I liken “the void” experience as to walking all alone on a narrow winding path. While walking “the path,” I am overwhelmed with the need (for that is really what it is) to express how I am feeling. I look around and there is no one there, to ask directions from. Take notice of the distance covered, seemed endless, causing your soul to feel weary. As the old gospel hymn says “You know my soul looks back and wonder how I got over.” Hmm, it is funny how a person can linger over a thing for too long. Lingering can cause you to begin seeing things that are not there. False images, is what I call them. Fear and doubt can make even the falsest of situations appear real.Don’t look in the wrong direction, this requires self-discipline and strong will. The mind is a strong entity to control.

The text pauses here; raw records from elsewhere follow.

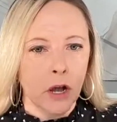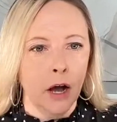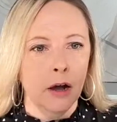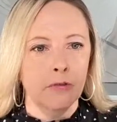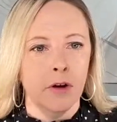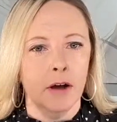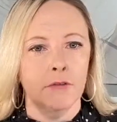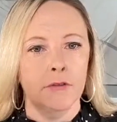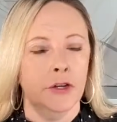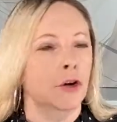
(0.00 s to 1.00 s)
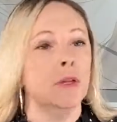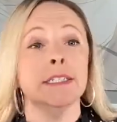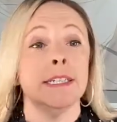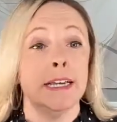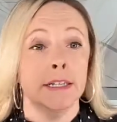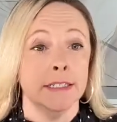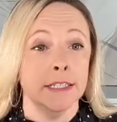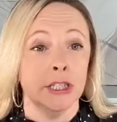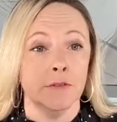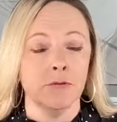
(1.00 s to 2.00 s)
of let's take
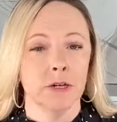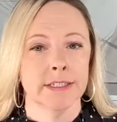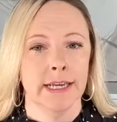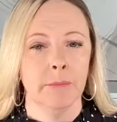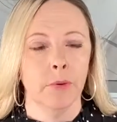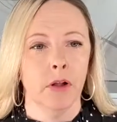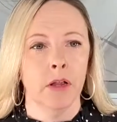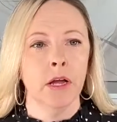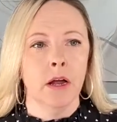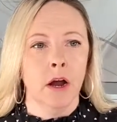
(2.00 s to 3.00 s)
addiction, for example.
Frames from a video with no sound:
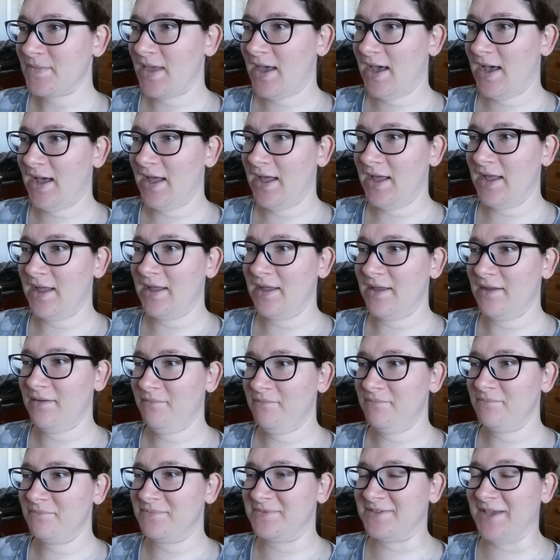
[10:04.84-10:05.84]
I
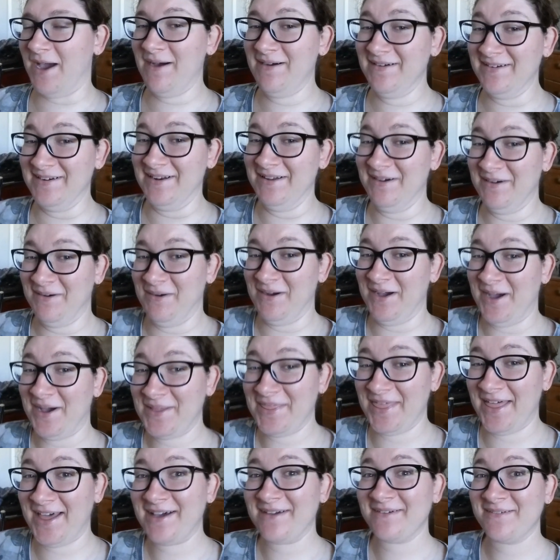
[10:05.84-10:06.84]
don't know
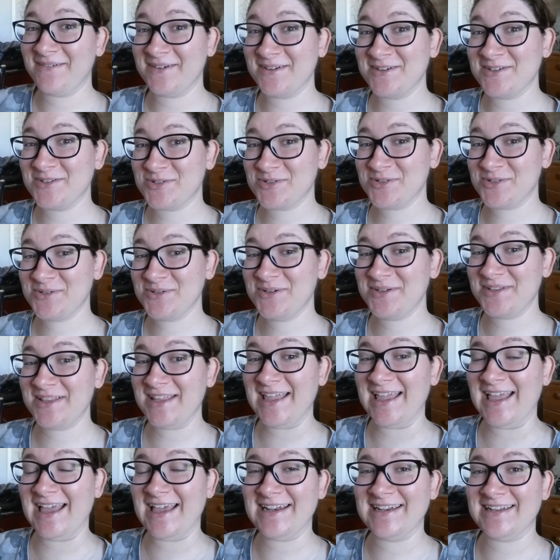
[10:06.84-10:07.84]
how that one
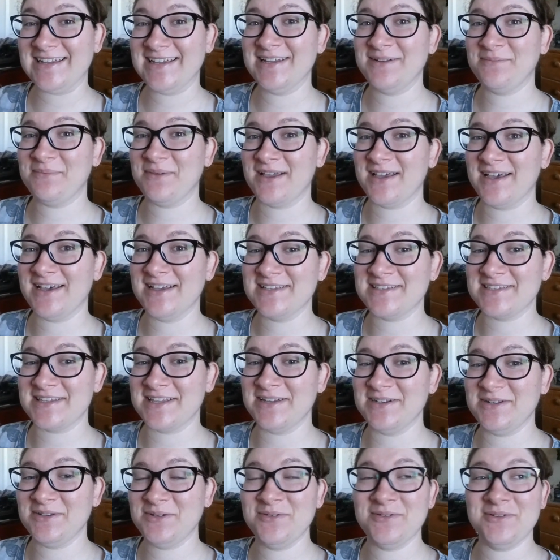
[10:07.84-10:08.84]
truly ended, because
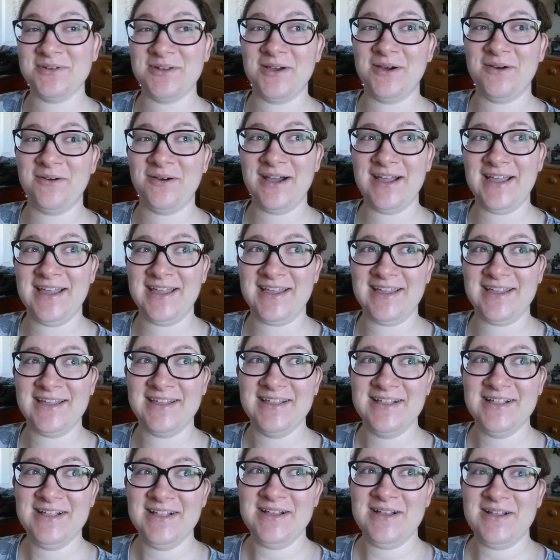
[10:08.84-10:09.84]
I do know I
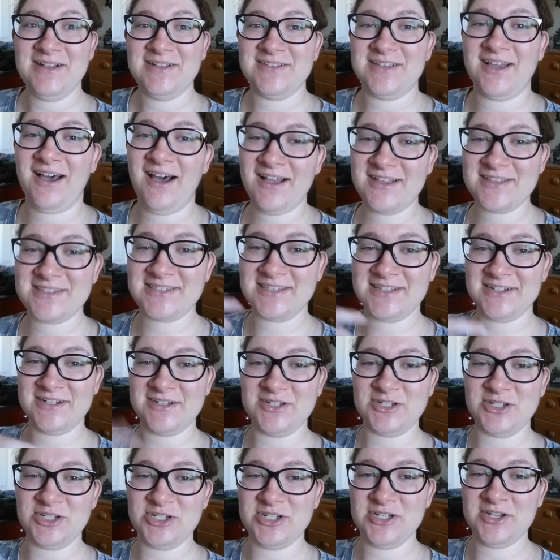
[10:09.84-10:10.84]
tossed in
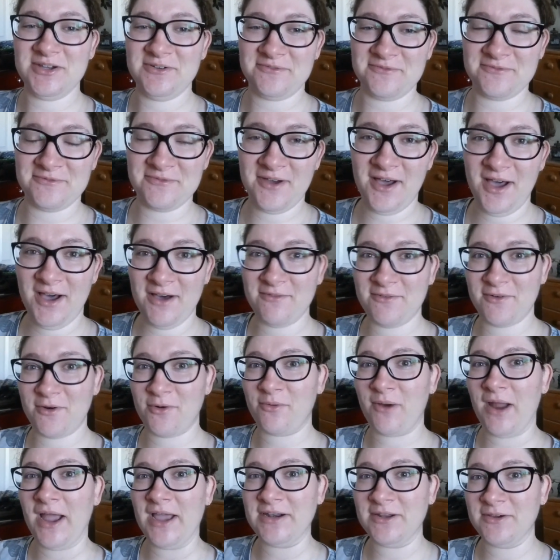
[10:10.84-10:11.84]
a gif of a
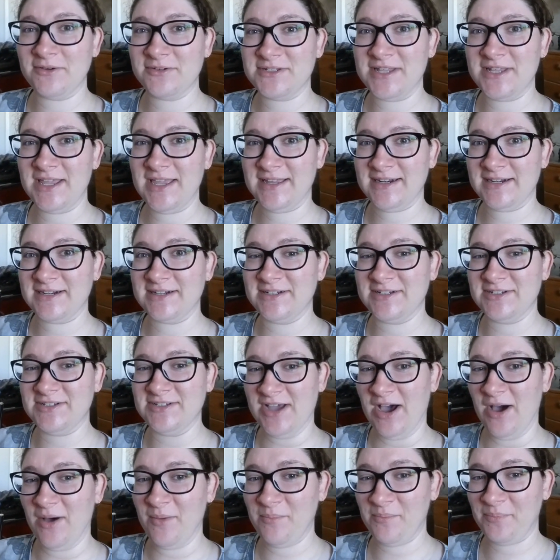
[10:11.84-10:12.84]
rhino taking a
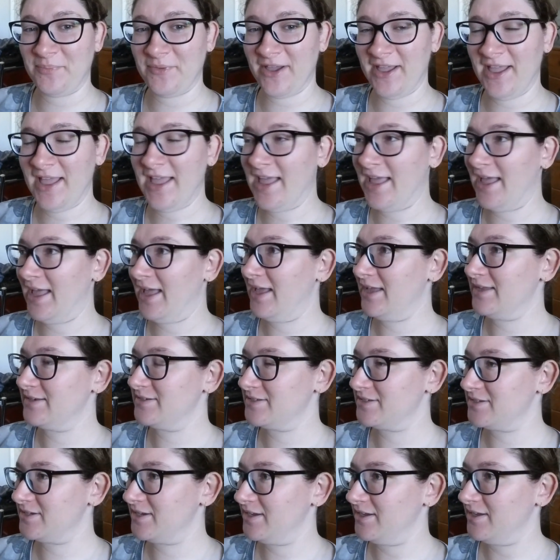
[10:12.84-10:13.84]
dump,
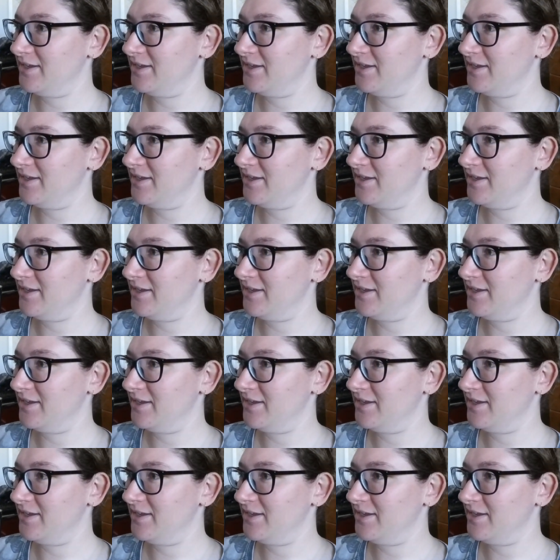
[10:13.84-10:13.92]
and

I confess to looking. Looking at the other side, I was greeted with the plushness of soft green grass. Its greenness was a magnificent sight to behold. Its beauty was calling out to me. I know the path of righteousness is my destined path, but did have to be so hard and so lonely at times? And so long? Really do these paths ever end? The green grass was enticing. The beauty of it was pulling at the void within me, beckoning me to cross over. And I wanted to answer its summons.
Self-talking with false reasoning, is destructive to your spiritual well being. Certainly a moment on the other side wouldn’t hurt me? Just one moment in time. When you want to do right, in spite of the temptations, you can. It’s your decision. As I thought just one moment in time, - something within me stirred to life. Instinctively I knew that something was amiss. I’ve long since learned not to ignore the warning signal from within. One moment in time, is all it takes for a life time mistake.
I try to keep the balance. I try to do what God has mandated for me to do; with the strong belief that, He awards my sacrifices and obedience. I openly confess that several times, I have allowed my wants to override His wants for me - and let’s just say that there are something’s that can be prevented. I did not necessarily have to experience unnecessary angst and hurts. Alas experience, one of the greatest teachers in life, has also taught me that the grass isn’t always greener on the other side.
I know it is God’s will to satisfy my spiritual needs, and to fill me with love and happiness. So on the many paths that I trod, the Lord, shall never leave me nor forsake me, as He teaches me. I purpose in my heart to let the perfect will of God become a constant in my life. I may not cross every T or dot every I, but I sure am going to try and give it the best that I’ve got! Never give up.